Сканди взглянула на Сеймора, быстро, исподлобья. Адилу показалось, что она готова выругаться, высказать все, что накопилось. Сейчас сожмет кулаки, закричит, глаза заледенеют от гнева, на скулах вспыхнут лихорадочные пятна. Сеймор ответит, и злость разгонит душный воздух комнаты, разломает клетку.
Опять бредовые, дикие мысли.
Адил зажмурился на миг, сделал глубокий вдох.
– Асоциальное поведение в больнице – это одно, – сказала Сканди. Конечно же, она и не думала кричать или злиться. Говорила рассудительно, как всегда. – А если ситуация Р29…
Бен засмеялся, а Сеймор закивал, подхватил:
– Конечно же, Р29, как я не догадался! Немедленно объявляем тревогу! А то иначе…
И не договорил, расхохотался тоже.
Р29. Кодовое обозначение подпольного движения магов. Оно было подавлено в первые годы после революции, неужели Сканди всерьез считает, что в республике осталась сеть заговорщиков, что они прячутся, готовят восстание, проникают в армию и в учебные центры? Адил встречал людей, которые верили в такое. Но Сканди знает все тонкости работы с магами, поиски, регистрацию, отслеживание, – должна понимать, что заговор невозможен.
Хотя сейчас и Адил готов был поверить во что угодно.
Нет. Надо мыслить ясно. Надо действовать.
– Твинир – наша лучшая зацепка, – сказал он. Обвел комнату взглядом. Бен все еще улыбался, но казался растерянным, виноватым, крутил браслет на запястье, на гравировке отблескивал свет ламп. Сканди по-прежнему стояла у двери – вытянулась, как на построении, слушала. Даже Сеймор молчал и ждал. – На невидимого мага у нас слишком мало данных.
Сеймор собрал разбросанные по столу листы, принялся перебирать. Шуршала бумага, шумел монитор, провода гудели от напряжения, а спрятанный в стене вычислительный узел дышал ритмично, тяжело, словно усталый зверь. Включился усиленный слух, понял Адил. Как это могло произойти – неосознанно, внезапно? Так не должно быть.
– Разве мало данных? – спросил Сеймор, теребя распечатку. – Уникальный набор данных. Невидимый маг, первое появление на западе, в месте природного выброса. Назвал родным языком лхатони, произношение близко к архаичному. Перенес тяжелую болезнь. И сказал свое имя. Достаточно данных.
Слух не желал подчиняться, не превращался в обычный, человеческий. Звуки звенели и множились, повторялись, дробились и отражались эхом.
Как же здесь душно. Как сложно думать.
– Давай яснее, – велел Адил. – Как нам помогут эти данные?
– Да никак. – Сеймор пожал плечами и отдал бумаги Бену. – Надо искать девчонку, ты прав.
Вслед за слухом обострились все чувства. Адил видел, как неровно бьется жилка на шее у Сканди, видел красную сетку сосудов в глазах Бена, слышал, как Сеймор сбивается, пытаясь отбарабанить на подлокотнике знакомый мотив. Все в этой комнате устали, все были на пределе, даже он сам. Но у него еще есть дела.
– Можете идти отдыхать, – сказал Адил. – Я подготовлю план действий.
Заснуть все равно не получится.
2.
Его разбудило солнце.
Тепло скользило по зажмуренным векам, вспыхивало многоцветными пятнами, и Чарена не спешил открывать глаза. Лежал, пытаясь заново ощутить онемевшее за ночь тело и удержать обрывки снов. Нет, не поймать, ускользали, исчезали без следа. Воздух пах поздним утром, увядающими травами, трухлявой древесиной и пылью. Пел сверчок, – настойчиво, близко.

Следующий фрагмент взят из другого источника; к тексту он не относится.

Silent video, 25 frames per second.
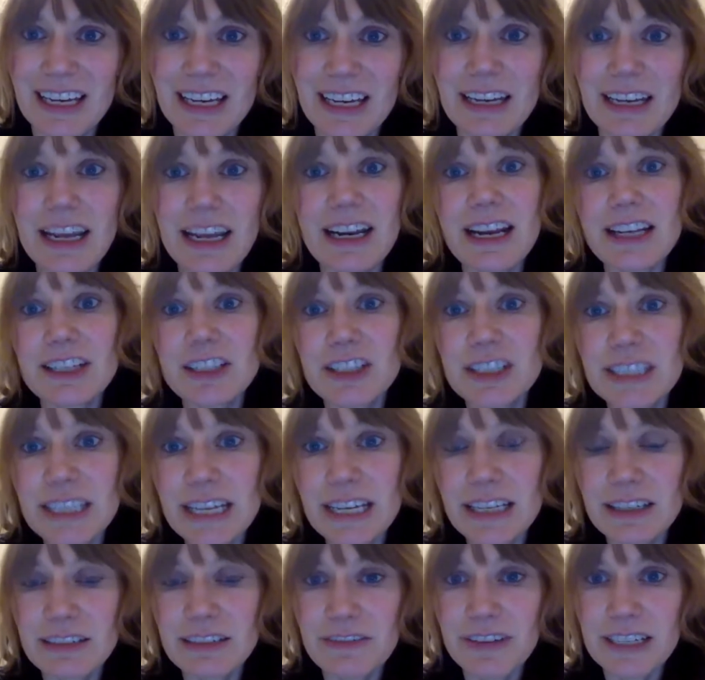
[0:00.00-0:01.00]
and I should
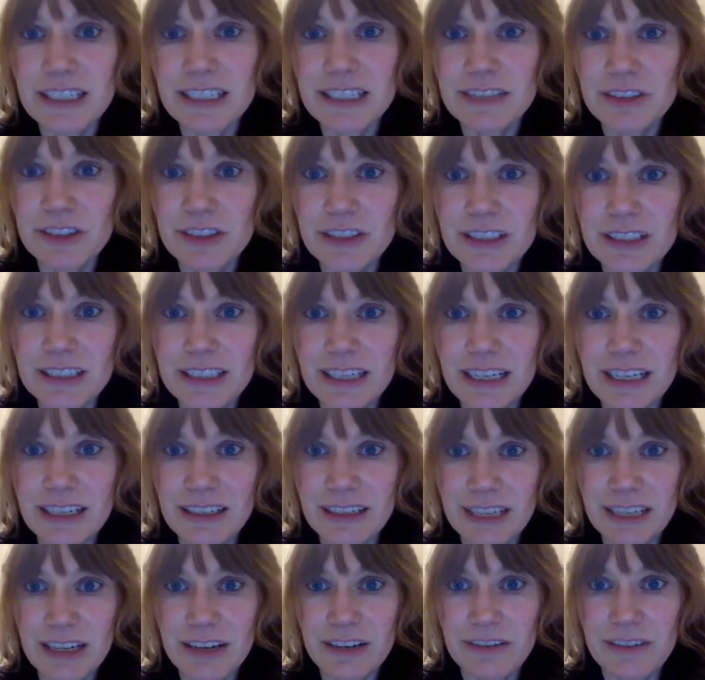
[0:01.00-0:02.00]
say the festivals,
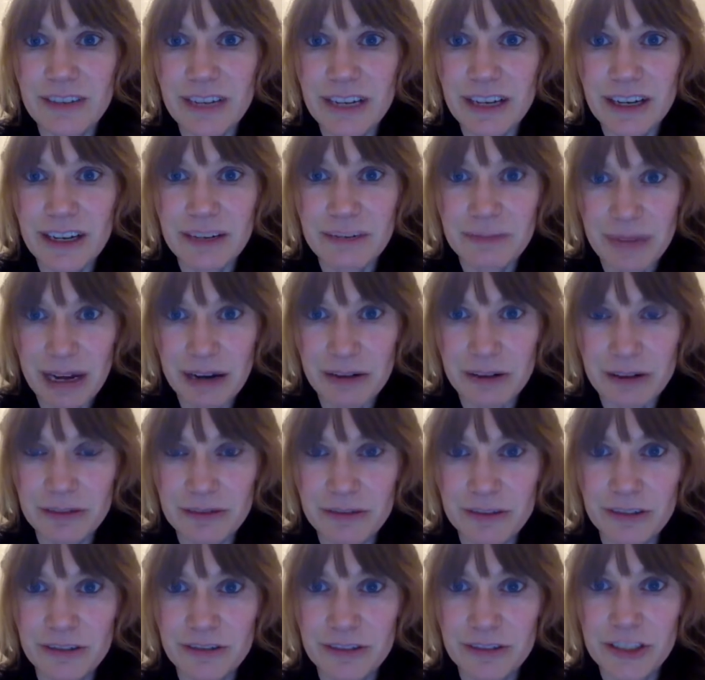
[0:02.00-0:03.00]
they are very
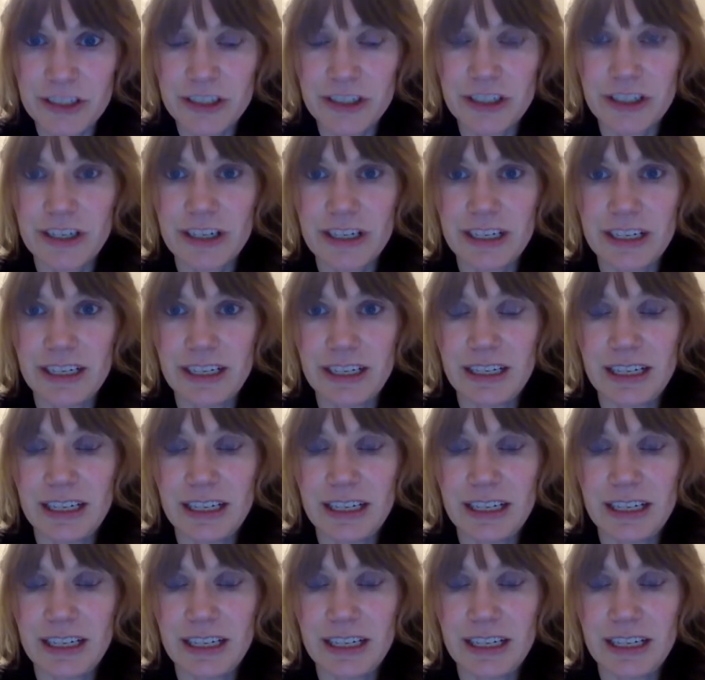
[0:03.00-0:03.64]
powerful for sure in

И пути горели, текли сквозь землю и сердце. Торопили: что же ты спишь, Чарена, поднимайся, спеши, не теряй ни мгновения.
Усилием воли Чарена заставил тело подчиниться и сел.
Полумрак таился в углах заброшенного жилища, растекался по полу, лишь сквозь щель в стене падал солнечный луч. Единственный, тот, что помог проснуться.

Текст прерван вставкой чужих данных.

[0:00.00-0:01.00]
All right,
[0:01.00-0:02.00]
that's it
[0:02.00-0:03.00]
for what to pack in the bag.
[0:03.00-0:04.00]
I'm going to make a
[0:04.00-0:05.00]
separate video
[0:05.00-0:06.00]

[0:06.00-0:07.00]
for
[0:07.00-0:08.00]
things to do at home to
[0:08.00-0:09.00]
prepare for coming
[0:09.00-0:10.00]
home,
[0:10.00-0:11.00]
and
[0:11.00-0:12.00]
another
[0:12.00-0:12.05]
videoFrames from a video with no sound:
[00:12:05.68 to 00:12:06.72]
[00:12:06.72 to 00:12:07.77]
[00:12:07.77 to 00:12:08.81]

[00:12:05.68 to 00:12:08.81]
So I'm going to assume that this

У покосившегося крыльца дремал Эша. Вскинулся, когда скрипнула дверь, сонно ткнулся носом в протянутую руку и снова опустил голову на лапы.

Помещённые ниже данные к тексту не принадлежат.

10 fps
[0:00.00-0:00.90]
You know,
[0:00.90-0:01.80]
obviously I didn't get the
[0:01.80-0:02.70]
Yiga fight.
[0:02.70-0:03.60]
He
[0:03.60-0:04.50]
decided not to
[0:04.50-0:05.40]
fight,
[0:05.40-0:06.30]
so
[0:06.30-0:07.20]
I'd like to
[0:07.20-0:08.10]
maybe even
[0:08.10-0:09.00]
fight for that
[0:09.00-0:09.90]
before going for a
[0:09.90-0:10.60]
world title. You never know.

– Скоро в путь, – сказал ему Чарена. Эша дернул ушами и заворчал.
В путь по бездорожью, сквозь подступающую осень и холод. Скоро тропы превратятся в размытую глину, ночи станут длиннее, нужен будет надежный кров, огонь, теплые накидки. Еще недавно казалось, – некуда торопиться, можно дойти до столицы пешком. Задерживаться, без оглядки принимать помощь встречных, жить в чужих домах, листать древние книги, думать. Пытаться понять, чем же больна империя, почему не исцелилась с его пробуждением.